With the explosion of data stores and cloud services, data now resides across many disparate systems and in a variety of formats. When multiple datasets exist in external systems, it is often necessary to perform a lengthy ETL (extract, transform, load) operation to get data into the database. But what if we only need a small subset of the data? What if we only want to query the data to answer a specific question or to create a specific visualization? In this case, it's often more efficient to join datasets remotely and return only the results, rather than negotiate the time and storage requirements of a full data load operation.
Here’s a better way to query distributed data
Enterprises have moved away from the traditional approach of storing all data in a centralized data warehouse. It’s easy to see why.
Consider a data source tracking monthly sales across many years (shown in Figure 1 below). Transactional data represents real-time information, also known as “hot data.” Unsurprisingly, the most recent data is most frequently accessed by the application. This operational data is stored in MySQL.
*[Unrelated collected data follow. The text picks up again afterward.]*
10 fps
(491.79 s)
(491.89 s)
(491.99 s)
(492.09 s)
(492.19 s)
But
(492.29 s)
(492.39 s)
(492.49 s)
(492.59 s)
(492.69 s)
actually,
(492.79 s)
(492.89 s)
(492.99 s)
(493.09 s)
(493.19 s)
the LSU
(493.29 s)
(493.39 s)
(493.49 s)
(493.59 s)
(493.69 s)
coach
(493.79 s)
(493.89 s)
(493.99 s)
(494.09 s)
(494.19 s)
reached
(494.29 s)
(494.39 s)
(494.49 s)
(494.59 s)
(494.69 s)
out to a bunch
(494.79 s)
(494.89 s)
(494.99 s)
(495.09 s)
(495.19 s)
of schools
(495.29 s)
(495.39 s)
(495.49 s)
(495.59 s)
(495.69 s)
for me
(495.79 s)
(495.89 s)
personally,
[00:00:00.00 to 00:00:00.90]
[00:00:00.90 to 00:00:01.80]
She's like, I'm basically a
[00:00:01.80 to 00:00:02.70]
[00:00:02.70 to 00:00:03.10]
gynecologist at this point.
Data subject to more analytics queries is “warm data” is stored in Greenplum. Older or “cold data” is accessed rarely and is archived in object storage like AWS S3.
Figure 1: Rationalizing data: hot, warm, and cold
It becomes cost prohibitive to re-architect and migrate these data stores. Yet, the business still needs to query hot, warm, and cold data from time to time.
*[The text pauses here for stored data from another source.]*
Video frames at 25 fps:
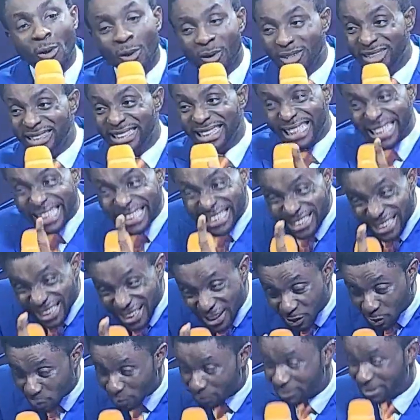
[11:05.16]
honor
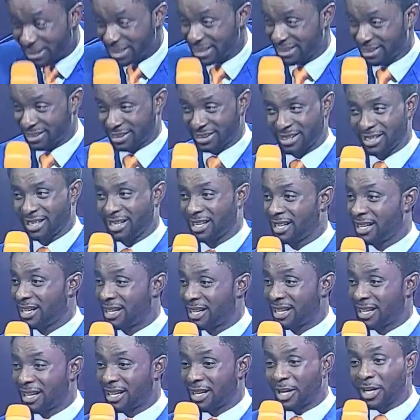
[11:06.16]
the ancient of days,
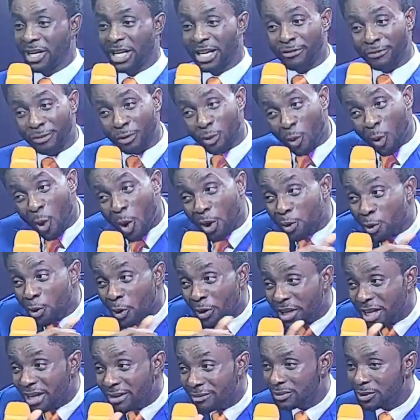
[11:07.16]
If you
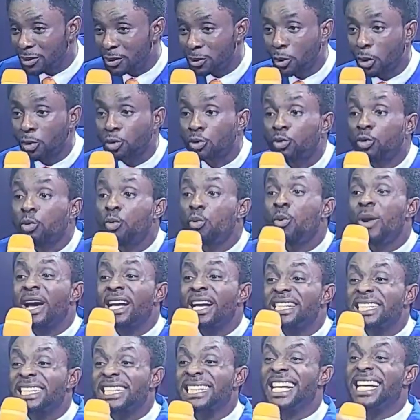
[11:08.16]
honor him, your
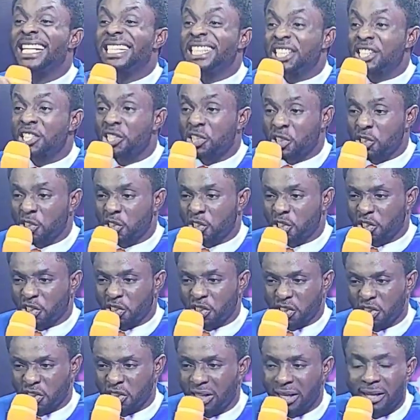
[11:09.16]
true
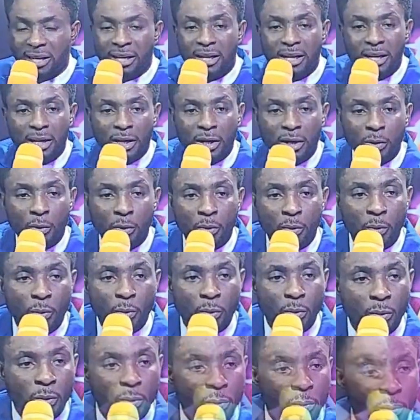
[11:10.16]
essence
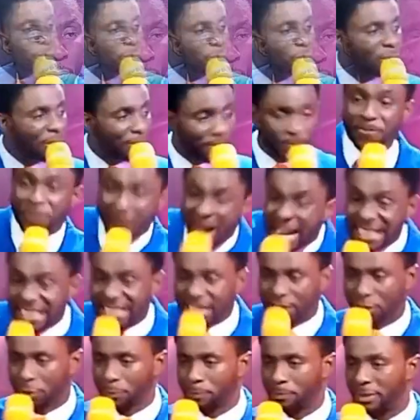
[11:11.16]
will
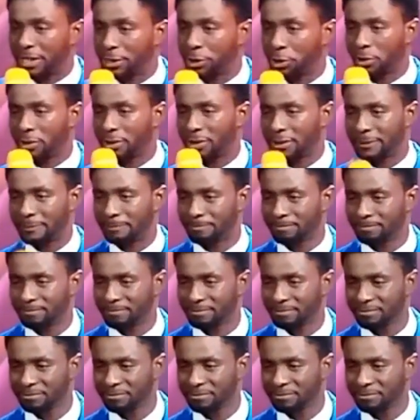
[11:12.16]
find expression.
Consider skipping the pain of a full ETL operation. Just join the remote datasets, and then return only the results. Don’t waste the time and processing power to perform a full loading operation. Instead, use a federated query!
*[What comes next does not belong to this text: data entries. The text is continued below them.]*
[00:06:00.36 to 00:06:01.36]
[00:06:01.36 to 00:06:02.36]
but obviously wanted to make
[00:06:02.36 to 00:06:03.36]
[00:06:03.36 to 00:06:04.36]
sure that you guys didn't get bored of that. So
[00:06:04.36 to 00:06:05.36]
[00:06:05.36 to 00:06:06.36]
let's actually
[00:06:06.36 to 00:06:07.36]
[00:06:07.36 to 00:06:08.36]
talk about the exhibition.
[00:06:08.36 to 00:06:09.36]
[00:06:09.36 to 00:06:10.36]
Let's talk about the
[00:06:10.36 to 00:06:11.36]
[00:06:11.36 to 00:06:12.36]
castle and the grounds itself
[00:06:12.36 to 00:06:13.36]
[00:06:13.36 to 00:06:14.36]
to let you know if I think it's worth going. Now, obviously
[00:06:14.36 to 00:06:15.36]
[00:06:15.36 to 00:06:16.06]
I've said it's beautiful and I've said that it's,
A federated query joins different data sources, and returns only a copy of the data we need. The original dataset remains stored in its source system. You can perform such a search using the Greenplum Platform Extension Framework (PXF). PXF is designed to make it easy for Greenplum to query data in external data sources. Here’s how it works.
What is the Greenplum Platform Extension Framework?
The PXF framework maps Greenplum external table definitions to a variety of external data sources: data objects in the cloud, in Hadoop, in SQL databases, in a variety of common formats. PXF speeds retrieval of data with parallel, high-throughput access.
The PXF framework is composed of three main components.
PXF Extension is a C client library that implements a PostgreSQL extension. This extension runs on each database segment and communicates with the PXF Server using REST API calls.
PXF Server is a Java web application deployed in Apache Tomcat running on each Greenplum segment host in the cluster. The PXF Server receives requests from the PXF extension and translates those requests to the external systems.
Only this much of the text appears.